3 Rules for Investing

Approaching the topic of investments can be very daunting for many people.  I talk to people every day on both ends of the spectrum from knowing nothing to knowing everything and everywhere in between.  I am often surprised at some of the questions I get from people about investing, especially when they have been putting money away in one form or another.  Based on the questions I get in daily conversations with people, I have developed a list of 3 rules for investing.

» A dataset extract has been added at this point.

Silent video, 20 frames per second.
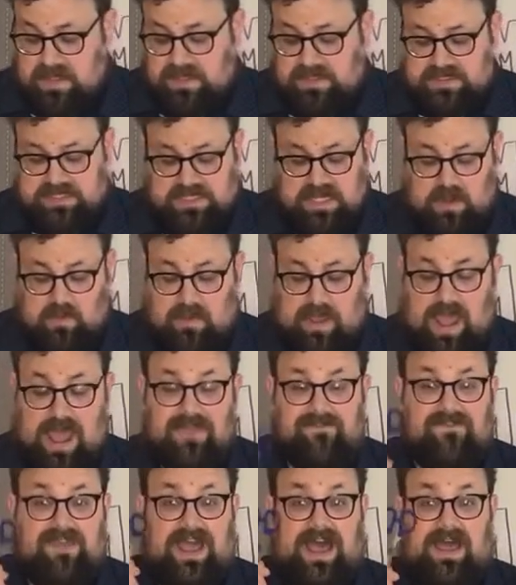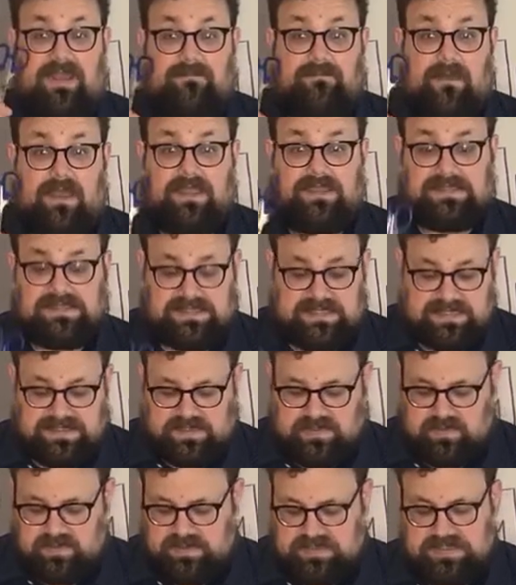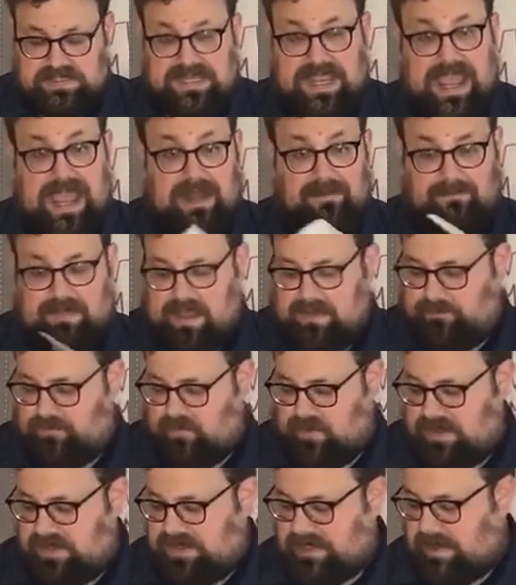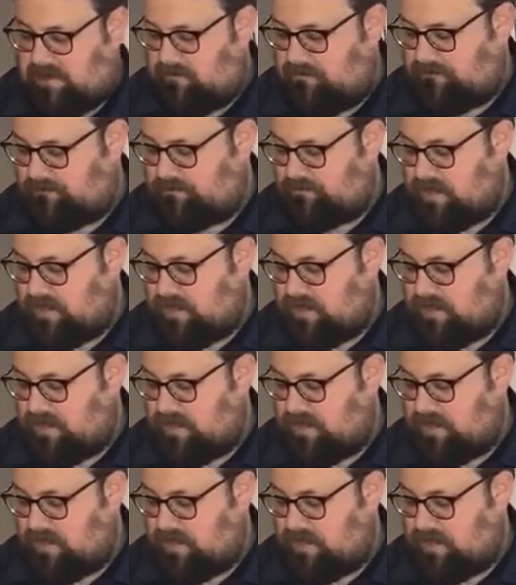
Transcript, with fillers: So I've got my scissors and my printout.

  1. Keep It Simple Stupid

I borrowed this one from our good friend Dave Ramsey (and one of my favorite shows, “The Office”) because it is so good.  Many people think that in order to be successful in their investments, it needs to be complicated.  There is an incorrect belief circulating out there that complicated is more sophisticated.  It’s not.  In fact, usually it’s stupid because you don’t even understand it (see rule #3).  Investing does not have to be complicated.  It can be simple.  This is going to require a little effort on your part to learn the basics of investing, especially if you are on the end of the spectrum that you don’t feel like you know anything and have no experience.  Often people know more than they give themselves credit for, other times people give themselves too much credit and think they know more than they do.  Find that happy middle place where you are confident in what you know and what you don’t.  Dave Ramsey recommends a very simple approach to investing.  He recommends investing money into growth stock mutual funds with a long track record (of greater than 10 years) that have outperformed the index funds over time.  If you are comfortable with real estate (owning rentals and being a landlord), invest in some real estate as well.  He has some very specific do’s and don’ts of owning rentals that I will cover in another post.

2. Diversification Lowers Risk

I just outlined the 2 things Dave Ramsey recommends investing in – growth stock mutual funds and real estate.  He often says “Money is like manure—when left in a pile, it stinks, when spread around, it grows things.”  To diversify simply means to spread around.  It is important to diversify your investments because the more you have invested in one particular thing, the less opportunity you have in other avenues.  Mutual funds themselves are fairly diversified as they contain many different company stocks.  You can further diversify your mutual fund investments by choosing mutual funds from different categories.  Dave Ramsey recommends choosing mutual funds from 4 different categories: aggressive growth, growth, growth and income, and international.  He recommends keeping 25% invested in each of those categories to maintain diversity.  Aggressive growth mutual funds will generally include stocks of smaller companies that are projected to grow.  Growth mutual funds include larger companies that are projected to grow.  Growth and Income mutual funds focus their efforts on companies that are projected to grow, but also pay dividends regularly.  International mutual funds hold positions in companies outside of the US. 

3. Never Invest in Something You Don’t Understand

The worst thing you can do with your money is trust the smooth-talking salesperson in front of you that uses terminology you don’t understand to sell you a product that makes no sense to you, but he promises it will all work out for your benefit.  If it sounds too good to be true, it is.  Never invest in something until you fully understand the way it works, where exactly your money is going, what the fees involved are, if there are penalties involved for pulling your money back out, etc.  There are unfortunately many people who have been hurt financially for making this mistake.  Learn from them and don’t let it happen to you.  Find someone you can trust to look over the product or investment and clear up anything you don’t understand.  This is one of the wonderful advantages of having a great financial advisor in your corner.  Work with someone who will break things down in bite-size pieces for you.  Someone who will not get frustrated with all your questions, even if you ask the same question several times to make sure you understand.  You need someone who will be patient with you and truly wants to help you learn.  Having an advisor who just tells you what to do and tells you to trust him is a red flag.  This is your hard-earned money; it is your job to understand where it’s going and ultimately make the decisions on what you want done with it.  Don’t blindly hand over that responsibility to someone else.  Find someone with the “heart of a teacher.”